[Collection entries]
"""

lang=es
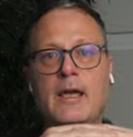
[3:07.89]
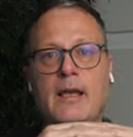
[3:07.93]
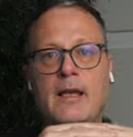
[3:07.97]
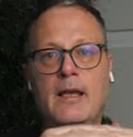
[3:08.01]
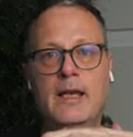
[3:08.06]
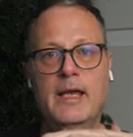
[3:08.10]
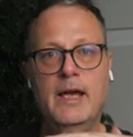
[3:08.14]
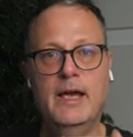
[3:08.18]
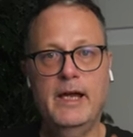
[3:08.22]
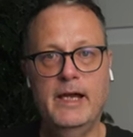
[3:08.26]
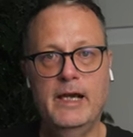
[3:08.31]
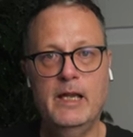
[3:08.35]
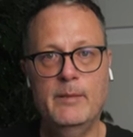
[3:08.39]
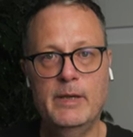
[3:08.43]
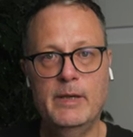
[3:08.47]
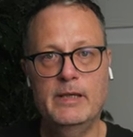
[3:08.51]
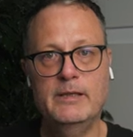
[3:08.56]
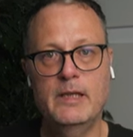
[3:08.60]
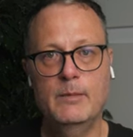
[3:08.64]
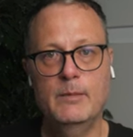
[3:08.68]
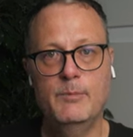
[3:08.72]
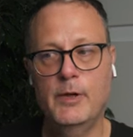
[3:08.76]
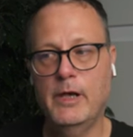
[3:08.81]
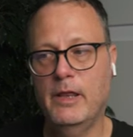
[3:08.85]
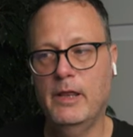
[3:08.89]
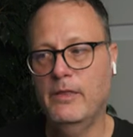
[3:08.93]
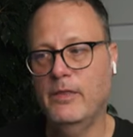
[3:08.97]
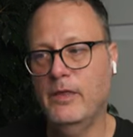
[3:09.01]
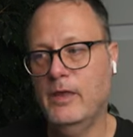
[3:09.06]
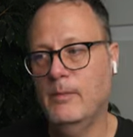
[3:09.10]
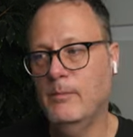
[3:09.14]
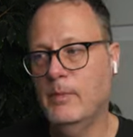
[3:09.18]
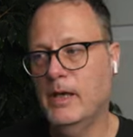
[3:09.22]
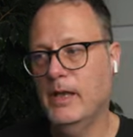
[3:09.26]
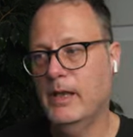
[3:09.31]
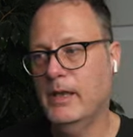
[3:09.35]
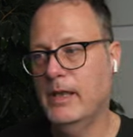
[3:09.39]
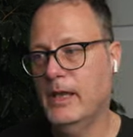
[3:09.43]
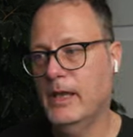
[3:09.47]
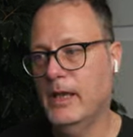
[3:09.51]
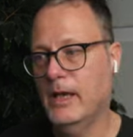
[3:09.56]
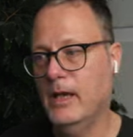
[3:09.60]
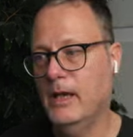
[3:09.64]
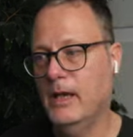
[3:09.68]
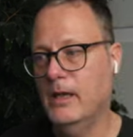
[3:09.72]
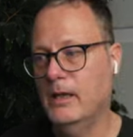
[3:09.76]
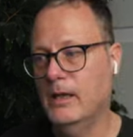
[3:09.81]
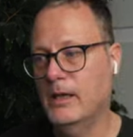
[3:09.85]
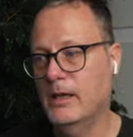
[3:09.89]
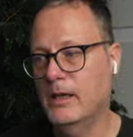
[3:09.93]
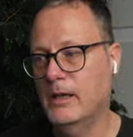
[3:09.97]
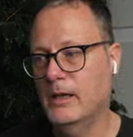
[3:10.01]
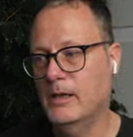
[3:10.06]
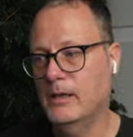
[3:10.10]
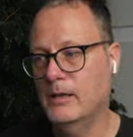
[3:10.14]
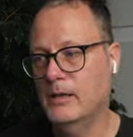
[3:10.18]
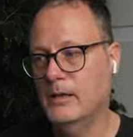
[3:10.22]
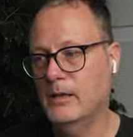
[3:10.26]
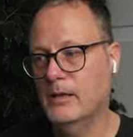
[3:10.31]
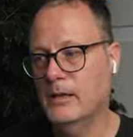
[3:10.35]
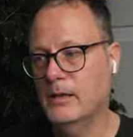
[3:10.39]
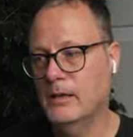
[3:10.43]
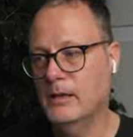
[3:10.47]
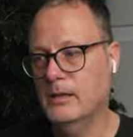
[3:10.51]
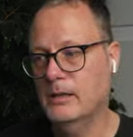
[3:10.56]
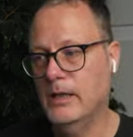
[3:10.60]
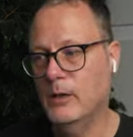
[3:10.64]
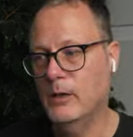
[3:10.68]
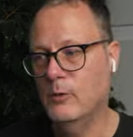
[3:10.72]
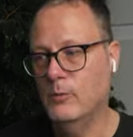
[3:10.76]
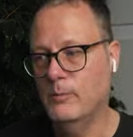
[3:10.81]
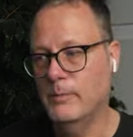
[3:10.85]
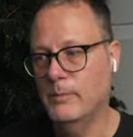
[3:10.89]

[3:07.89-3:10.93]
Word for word: ligeramente por encima del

"""

Work item. Each entry should be transcribed exactly as given, with pictures omitted.

Problem solution.
lang=es
[3:07.89]
[3:07.93]
[3:07.97]
[3:08.01]
[3:08.06]
[3:08.10]
[3:08.14]
[3:08.18]
[3:08.22]
[3:08.26]
[3:08.31]
[3:08.35]
[3:08.39]
[3:08.43]
[3:08.47]
[3:08.51]
[3:08.56]
[3:08.60]
[3:08.64]
[3:08.68]
[3:08.72]
[3:08.76]
[3:08.81]
[3:08.85]
[3:08.89]
[3:08.93]
[3:08.97]
[3:09.01]
[3:09.06]
[3:09.10]
[3:09.14]
[3:09.18]
[3:09.22]
[3:09.26]
[3:09.31]
[3:09.35]
[3:09.39]
[3:09.43]
[3:09.47]
[3:09.51]
[3:09.56]
[3:09.60]
[3:09.64]
[3:09.68]
[3:09.72]
[3:09.76]
[3:09.81]
[3:09.85]
[3:09.89]
[3:09.93]
[3:09.97]
[3:10.01]
[3:10.06]
[3:10.10]
[3:10.14]
[3:10.18]
[3:10.22]
[3:10.26]
[3:10.31]
[3:10.35]
[3:10.39]
[3:10.43]
[3:10.47]
[3:10.51]
[3:10.56]
[3:10.60]
[3:10.64]
[3:10.68]
[3:10.72]
[3:10.76]
[3:10.81]
[3:10.85]
[3:10.89]

[3:07.89-3:10.93]
Word for word: ligeramente por encima del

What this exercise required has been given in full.